This invention relates to over-pressure relief apparatus and more particularly to a dual rupture disk assembly which reliably bursts when subjected to a predetermined pressure level.
More generally, in large, continuous-process fluid pressure systems, such as are used in uranium enrichment plants, oil refineries or other process industries, the system must be protected from operating above prescribed pressure limits. Typically, pressure relief valves are provided at many locations around the pressure system. These relief valves may be similar to those shown in my U.S. Pat. No. 3,872,875 in which a valve member is resiliently held closed against a valve seat by a spring. As the system pressure increases, the spring must withstand more of the system pressure. At the set pressure of the relief valve, the forces applied to the valve member by the system pressure and by the spring are balanced so that any increase in system pressure will cause the valve member to open and to vent the system. Even at normal system operating pressures appreciably below the set pressure of the relief valve, these relief valves often tend to leak. As shown in my above-mentioned U.S. patent, reverse acting rupture disks are used to isolate such spring-operated relief valves from the system pressure and to thus provide a leak-tight system. Typically, these relief valve isolators utilize a reverse acting rupture disk having its convex face subjected to the system pressure. Upon the rupture disk being subjected to a predetermined pressure level, it will abruptly snap over center. Knife blades are provided on the back side of the rupture disk to cut it as it snaps over center thereby to subject the relief valve to the system pressure.

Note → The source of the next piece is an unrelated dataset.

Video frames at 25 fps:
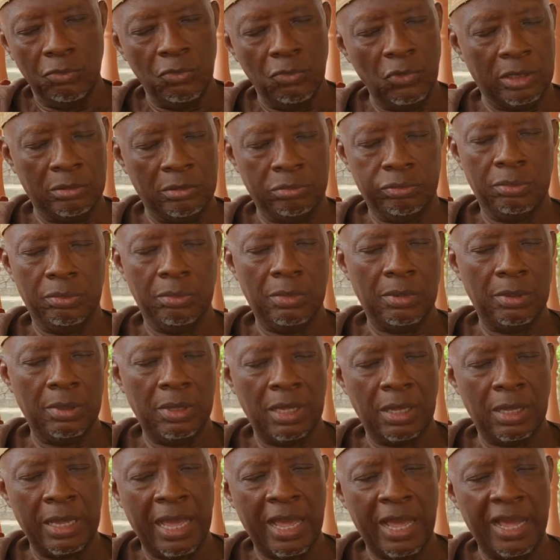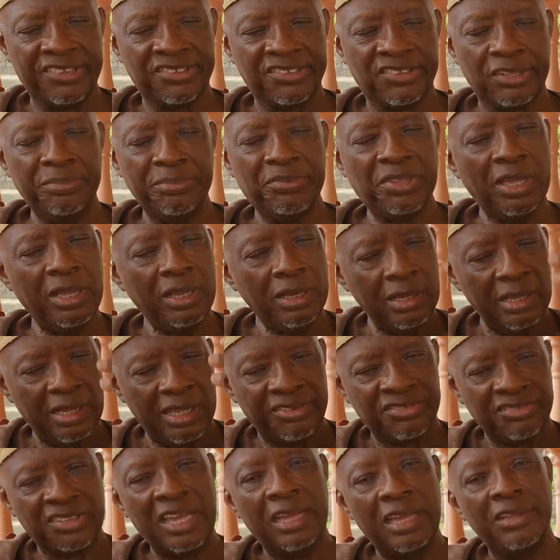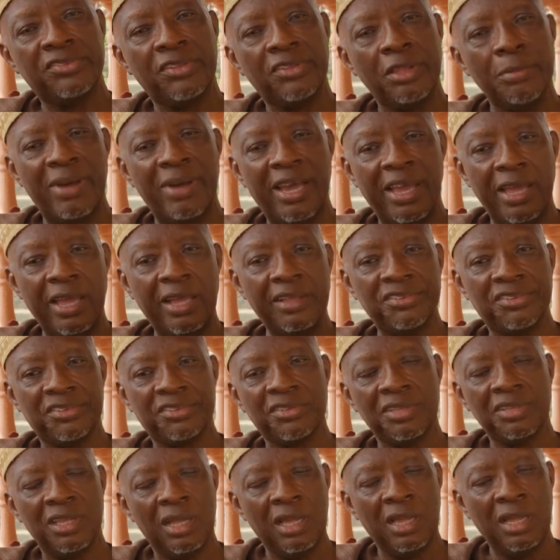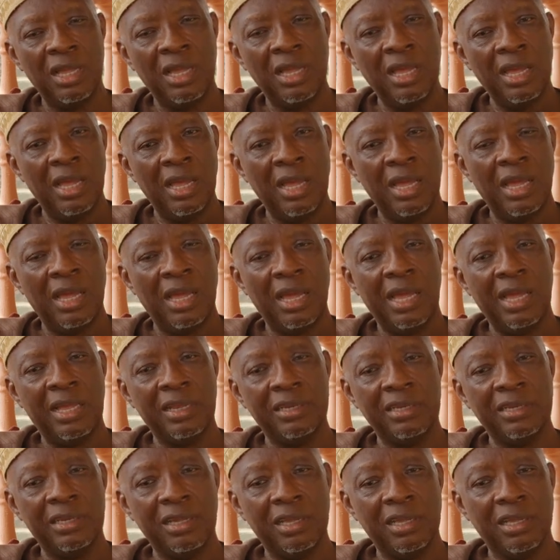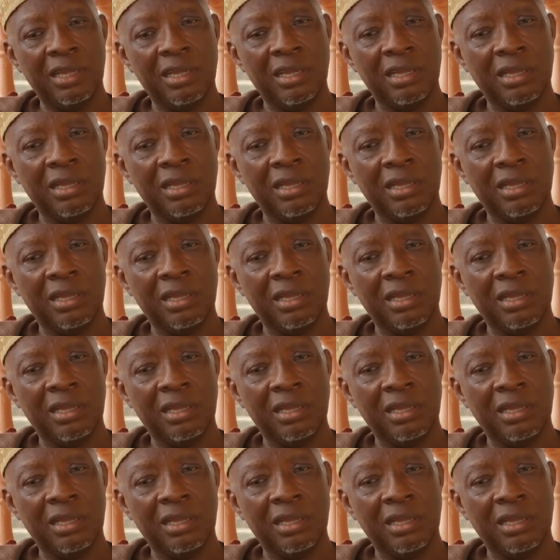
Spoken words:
Well, I accepted, I signed the bayats, and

In other over-pressure relief systems, two prebulged rupture disks have been used in tandem. Generally, these tandem prebulged disks are mounted between a pair of piping flanges and require a pair of mounting rings each engageable with a respective piping flange and a respective prebulged rupture disk and a spacer ring between the rupture disks. One of the prebulged rupture disks, constituting a primary disk, has its concave face subjected to the system pressure so that upon the system pressure exceeding a predetermined level, it will fail thus instantaneously subjecting the other prebulged disk to the system pressure which in turn causes it to fail. The second prebulged rupture disk also has its concave face toward the system pressure and it serves as a backup to the primary disk so as to entrap any fluid which may have leaked past the primary disk. Typically, these prebulged rupture disks must be accurately mounted in precision machined mounting rings so as to insure that the prebulged rupture disks will fail at their predetermined pressure level. During installation of the prebulged disks, precise alignment of the prebulged disks in their mounting rings and accurate tightening of the bolts holding the mounting rings together are required to insure the disks will reliably rupture at their predetermined burst pressures. Also, by requiring two mounting rings and a spacer ring for mounting the prebulged rupture disks, at least two interfaces (i.e., a first interface between the outlet piping flange and the first mounting ring and a second interface between the first mounting ring and the primary prebulged rupture disk) must be made leak tight.
Generally, with prebulged rupture disks the maximum operating pressure of the system is limited to 70% of the minimum burst pressure of the prebulged disks. This means that the pressure system must be significantly over-designed to accommodate the increase in pressure from its maximum operating pressure until the minimum burst pressure of the prebulged rupture disk is attained.